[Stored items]
═══

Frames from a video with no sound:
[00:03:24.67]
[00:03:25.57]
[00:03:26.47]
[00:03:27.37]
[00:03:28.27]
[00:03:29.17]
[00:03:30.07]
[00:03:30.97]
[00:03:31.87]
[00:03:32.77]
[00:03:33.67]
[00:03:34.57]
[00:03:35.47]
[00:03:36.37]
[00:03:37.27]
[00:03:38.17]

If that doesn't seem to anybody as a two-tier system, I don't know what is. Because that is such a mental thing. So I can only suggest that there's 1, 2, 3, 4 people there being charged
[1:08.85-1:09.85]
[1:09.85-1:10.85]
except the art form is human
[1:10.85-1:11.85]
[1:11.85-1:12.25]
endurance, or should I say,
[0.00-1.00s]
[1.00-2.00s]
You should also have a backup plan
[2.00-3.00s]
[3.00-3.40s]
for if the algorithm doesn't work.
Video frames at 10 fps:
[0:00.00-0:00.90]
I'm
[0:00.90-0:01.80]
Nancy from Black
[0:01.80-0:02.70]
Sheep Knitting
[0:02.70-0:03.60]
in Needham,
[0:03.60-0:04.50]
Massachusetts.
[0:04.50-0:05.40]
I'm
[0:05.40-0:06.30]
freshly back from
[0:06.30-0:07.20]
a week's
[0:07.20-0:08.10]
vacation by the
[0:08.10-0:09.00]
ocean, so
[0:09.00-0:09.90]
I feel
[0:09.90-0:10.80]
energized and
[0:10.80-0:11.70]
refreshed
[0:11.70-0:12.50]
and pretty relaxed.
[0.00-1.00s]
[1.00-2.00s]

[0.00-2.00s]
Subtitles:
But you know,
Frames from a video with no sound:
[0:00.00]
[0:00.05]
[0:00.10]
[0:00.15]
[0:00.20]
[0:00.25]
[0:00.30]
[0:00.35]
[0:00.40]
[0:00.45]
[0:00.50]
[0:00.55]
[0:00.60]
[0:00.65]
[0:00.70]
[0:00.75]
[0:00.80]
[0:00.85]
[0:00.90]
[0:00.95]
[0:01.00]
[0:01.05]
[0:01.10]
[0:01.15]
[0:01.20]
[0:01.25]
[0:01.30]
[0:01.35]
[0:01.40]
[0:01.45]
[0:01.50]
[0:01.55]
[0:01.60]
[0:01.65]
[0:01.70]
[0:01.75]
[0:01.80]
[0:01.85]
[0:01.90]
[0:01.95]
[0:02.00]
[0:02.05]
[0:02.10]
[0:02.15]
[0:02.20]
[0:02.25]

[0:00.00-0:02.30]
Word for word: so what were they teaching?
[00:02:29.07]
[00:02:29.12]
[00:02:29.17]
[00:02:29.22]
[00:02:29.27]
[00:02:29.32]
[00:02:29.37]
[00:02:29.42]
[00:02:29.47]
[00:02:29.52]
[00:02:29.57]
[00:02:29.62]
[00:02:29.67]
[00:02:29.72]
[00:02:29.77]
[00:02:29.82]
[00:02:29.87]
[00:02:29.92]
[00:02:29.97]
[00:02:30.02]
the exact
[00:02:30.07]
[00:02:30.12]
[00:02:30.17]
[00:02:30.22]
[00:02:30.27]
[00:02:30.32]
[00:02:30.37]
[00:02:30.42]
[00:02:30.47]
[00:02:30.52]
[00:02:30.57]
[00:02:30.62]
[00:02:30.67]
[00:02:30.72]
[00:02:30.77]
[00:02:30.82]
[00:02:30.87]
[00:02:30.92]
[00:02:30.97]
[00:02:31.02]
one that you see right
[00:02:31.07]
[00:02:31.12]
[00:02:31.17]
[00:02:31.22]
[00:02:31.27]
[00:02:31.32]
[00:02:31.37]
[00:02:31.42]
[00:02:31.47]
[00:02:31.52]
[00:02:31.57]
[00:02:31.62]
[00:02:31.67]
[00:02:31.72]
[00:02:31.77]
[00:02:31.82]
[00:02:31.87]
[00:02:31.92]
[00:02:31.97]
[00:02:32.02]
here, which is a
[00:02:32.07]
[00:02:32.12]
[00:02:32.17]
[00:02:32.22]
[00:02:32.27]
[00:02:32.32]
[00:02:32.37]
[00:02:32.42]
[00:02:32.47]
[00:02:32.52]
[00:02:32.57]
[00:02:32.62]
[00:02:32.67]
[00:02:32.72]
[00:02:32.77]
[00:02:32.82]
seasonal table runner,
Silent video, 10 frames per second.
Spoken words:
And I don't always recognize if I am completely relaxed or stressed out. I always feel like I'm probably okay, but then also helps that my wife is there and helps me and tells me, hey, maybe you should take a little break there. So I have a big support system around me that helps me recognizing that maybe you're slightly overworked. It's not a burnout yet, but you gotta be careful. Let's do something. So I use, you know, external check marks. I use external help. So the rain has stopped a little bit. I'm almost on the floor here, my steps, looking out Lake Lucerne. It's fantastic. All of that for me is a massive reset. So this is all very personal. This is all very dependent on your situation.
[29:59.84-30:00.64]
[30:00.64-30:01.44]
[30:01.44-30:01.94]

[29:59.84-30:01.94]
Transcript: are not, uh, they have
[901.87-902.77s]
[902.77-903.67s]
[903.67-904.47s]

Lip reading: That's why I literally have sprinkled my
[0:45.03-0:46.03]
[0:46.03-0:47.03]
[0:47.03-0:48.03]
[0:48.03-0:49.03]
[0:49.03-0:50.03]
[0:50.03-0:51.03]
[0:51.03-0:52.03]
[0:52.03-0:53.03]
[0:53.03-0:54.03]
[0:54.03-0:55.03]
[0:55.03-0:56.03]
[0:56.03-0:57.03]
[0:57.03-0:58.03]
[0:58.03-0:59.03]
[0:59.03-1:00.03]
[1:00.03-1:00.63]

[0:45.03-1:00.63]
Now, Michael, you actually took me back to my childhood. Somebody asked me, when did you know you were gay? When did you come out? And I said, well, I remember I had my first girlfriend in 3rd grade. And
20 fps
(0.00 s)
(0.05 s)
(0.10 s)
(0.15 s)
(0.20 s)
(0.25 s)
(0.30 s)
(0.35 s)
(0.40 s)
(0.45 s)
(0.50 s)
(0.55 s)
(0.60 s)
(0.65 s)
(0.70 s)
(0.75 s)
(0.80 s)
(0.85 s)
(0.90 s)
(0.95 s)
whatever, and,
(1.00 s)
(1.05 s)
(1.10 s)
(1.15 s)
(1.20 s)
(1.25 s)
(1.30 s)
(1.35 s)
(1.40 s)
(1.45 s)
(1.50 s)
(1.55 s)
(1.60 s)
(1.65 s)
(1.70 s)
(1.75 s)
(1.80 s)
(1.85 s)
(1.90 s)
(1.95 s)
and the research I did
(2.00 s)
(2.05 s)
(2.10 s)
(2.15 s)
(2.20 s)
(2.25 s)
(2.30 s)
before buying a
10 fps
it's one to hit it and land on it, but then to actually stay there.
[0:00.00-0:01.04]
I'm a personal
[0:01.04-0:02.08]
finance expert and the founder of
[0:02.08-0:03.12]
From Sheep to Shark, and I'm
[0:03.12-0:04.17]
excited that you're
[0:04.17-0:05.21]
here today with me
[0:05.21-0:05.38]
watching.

═══

*Work item*. Write the entries above out again, verbatim.

*Response to the exercise*.
Frames from a video with no sound:
[00:03:24.67]
[00:03:25.57]
[00:03:26.47]
[00:03:27.37]
[00:03:28.27]
[00:03:29.17]
[00:03:30.07]
[00:03:30.97]
[00:03:31.87]
[00:03:32.77]
[00:03:33.67]
[00:03:34.57]
[00:03:35.47]
[00:03:36.37]
[00:03:37.27]
[00:03:38.17]

If that doesn't seem to anybody as a two-tier system, I don't know what is. Because that is such a mental thing. So I can only suggest that there's 1, 2, 3, 4 people there being charged
[1:08.85-1:09.85]
[1:09.85-1:10.85]
except the art form is human
[1:10.85-1:11.85]
[1:11.85-1:12.25]
endurance, or should I say,
[0.00-1.00s]
[1.00-2.00s]
You should also have a backup plan
[2.00-3.00s]
[3.00-3.40s]
for if the algorithm doesn't work.
Video frames at 10 fps:
[0:00.00-0:00.90]
I'm
[0:00.90-0:01.80]
Nancy from Black
[0:01.80-0:02.70]
Sheep Knitting
[0:02.70-0:03.60]
in Needham,
[0:03.60-0:04.50]
Massachusetts.
[0:04.50-0:05.40]
I'm
[0:05.40-0:06.30]
freshly back from
[0:06.30-0:07.20]
a week's
[0:07.20-0:08.10]
vacation by the
[0:08.10-0:09.00]
ocean, so
[0:09.00-0:09.90]
I feel
[0:09.90-0:10.80]
energized and
[0:10.80-0:11.70]
refreshed
[0:11.70-0:12.50]
and pretty relaxed.
[0.00-1.00s]
[1.00-2.00s]

[0.00-2.00s]
Subtitles:
But you know,
Frames from a video with no sound:
[0:00.00]
[0:00.05]
[0:00.10]
[0:00.15]
[0:00.20]
[0:00.25]
[0:00.30]
[0:00.35]
[0:00.40]
[0:00.45]
[0:00.50]
[0:00.55]
[0:00.60]
[0:00.65]
[0:00.70]
[0:00.75]
[0:00.80]
[0:00.85]
[0:00.90]
[0:00.95]
[0:01.00]
[0:01.05]
[0:01.10]
[0:01.15]
[0:01.20]
[0:01.25]
[0:01.30]
[0:01.35]
[0:01.40]
[0:01.45]
[0:01.50]
[0:01.55]
[0:01.60]
[0:01.65]
[0:01.70]
[0:01.75]
[0:01.80]
[0:01.85]
[0:01.90]
[0:01.95]
[0:02.00]
[0:02.05]
[0:02.10]
[0:02.15]
[0:02.20]
[0:02.25]

[0:00.00-0:02.30]
Word for word: so what were they teaching?
[00:02:29.07]
[00:02:29.12]
[00:02:29.17]
[00:02:29.22]
[00:02:29.27]
[00:02:29.32]
[00:02:29.37]
[00:02:29.42]
[00:02:29.47]
[00:02:29.52]
[00:02:29.57]
[00:02:29.62]
[00:02:29.67]
[00:02:29.72]
[00:02:29.77]
[00:02:29.82]
[00:02:29.87]
[00:02:29.92]
[00:02:29.97]
[00:02:30.02]
the exact
[00:02:30.07]
[00:02:30.12]
[00:02:30.17]
[00:02:30.22]
[00:02:30.27]
[00:02:30.32]
[00:02:30.37]
[00:02:30.42]
[00:02:30.47]
[00:02:30.52]
[00:02:30.57]
[00:02:30.62]
[00:02:30.67]
[00:02:30.72]
[00:02:30.77]
[00:02:30.82]
[00:02:30.87]
[00:02:30.92]
[00:02:30.97]
[00:02:31.02]
one that you see right
[00:02:31.07]
[00:02:31.12]
[00:02:31.17]
[00:02:31.22]
[00:02:31.27]
[00:02:31.32]
[00:02:31.37]
[00:02:31.42]
[00:02:31.47]
[00:02:31.52]
[00:02:31.57]
[00:02:31.62]
[00:02:31.67]
[00:02:31.72]
[00:02:31.77]
[00:02:31.82]
[00:02:31.87]
[00:02:31.92]
[00:02:31.97]
[00:02:32.02]
here, which is a
[00:02:32.07]
[00:02:32.12]
[00:02:32.17]
[00:02:32.22]
[00:02:32.27]
[00:02:32.32]
[00:02:32.37]
[00:02:32.42]
[00:02:32.47]
[00:02:32.52]
[00:02:32.57]
[00:02:32.62]
[00:02:32.67]
[00:02:32.72]
[00:02:32.77]
[00:02:32.82]
seasonal table runner,
Silent video, 10 frames per second.
Spoken words:
And I don't always recognize if I am completely relaxed or stressed out. I always feel like I'm probably okay, but then also helps that my wife is there and helps me and tells me, hey, maybe you should take a little break there. So I have a big support system around me that helps me recognizing that maybe you're slightly overworked. It's not a burnout yet, but you gotta be careful. Let's do something. So I use, you know, external check marks. I use external help. So the rain has stopped a little bit. I'm almost on the floor here, my steps, looking out Lake Lucerne. It's fantastic. All of that for me is a massive reset. So this is all very personal. This is all very dependent on your situation.
[29:59.84-30:00.64]
[30:00.64-30:01.44]
[30:01.44-30:01.94]

[29:59.84-30:01.94]
Transcript: are not, uh, they have
[901.87-902.77s]
[902.77-903.67s]
[903.67-904.47s]

Lip reading: That's why I literally have sprinkled my
[0:45.03-0:46.03]
[0:46.03-0:47.03]
[0:47.03-0:48.03]
[0:48.03-0:49.03]
[0:49.03-0:50.03]
[0:50.03-0:51.03]
[0:51.03-0:52.03]
[0:52.03-0:53.03]
[0:53.03-0:54.03]
[0:54.03-0:55.03]
[0:55.03-0:56.03]
[0:56.03-0:57.03]
[0:57.03-0:58.03]
[0:58.03-0:59.03]
[0:59.03-1:00.03]
[1:00.03-1:00.63]

[0:45.03-1:00.63]
Now, Michael, you actually took me back to my childhood. Somebody asked me, when did you know you were gay? When did you come out? And I said, well, I remember I had my first girlfriend in 3rd grade. And
20 fps
(0.00 s)
(0.05 s)
(0.10 s)
(0.15 s)
(0.20 s)
(0.25 s)
(0.30 s)
(0.35 s)
(0.40 s)
(0.45 s)
(0.50 s)
(0.55 s)
(0.60 s)
(0.65 s)
(0.70 s)
(0.75 s)
(0.80 s)
(0.85 s)
(0.90 s)
(0.95 s)
whatever, and,
(1.00 s)
(1.05 s)
(1.10 s)
(1.15 s)
(1.20 s)
(1.25 s)
(1.30 s)
(1.35 s)
(1.40 s)
(1.45 s)
(1.50 s)
(1.55 s)
(1.60 s)
(1.65 s)
(1.70 s)
(1.75 s)
(1.80 s)
(1.85 s)
(1.90 s)
(1.95 s)
and the research I did
(2.00 s)
(2.05 s)
(2.10 s)
(2.15 s)
(2.20 s)
(2.25 s)
(2.30 s)
before buying a
10 fps
it's one to hit it and land on it, but then to actually stay there.
[0:00.00-0:01.04]
I'm a personal
[0:01.04-0:02.08]
finance expert and the founder of
[0:02.08-0:03.12]
From Sheep to Shark, and I'm
[0:03.12-0:04.17]
excited that you're
[0:04.17-0:05.21]
here today with me
[0:05.21-0:05.38]
watching.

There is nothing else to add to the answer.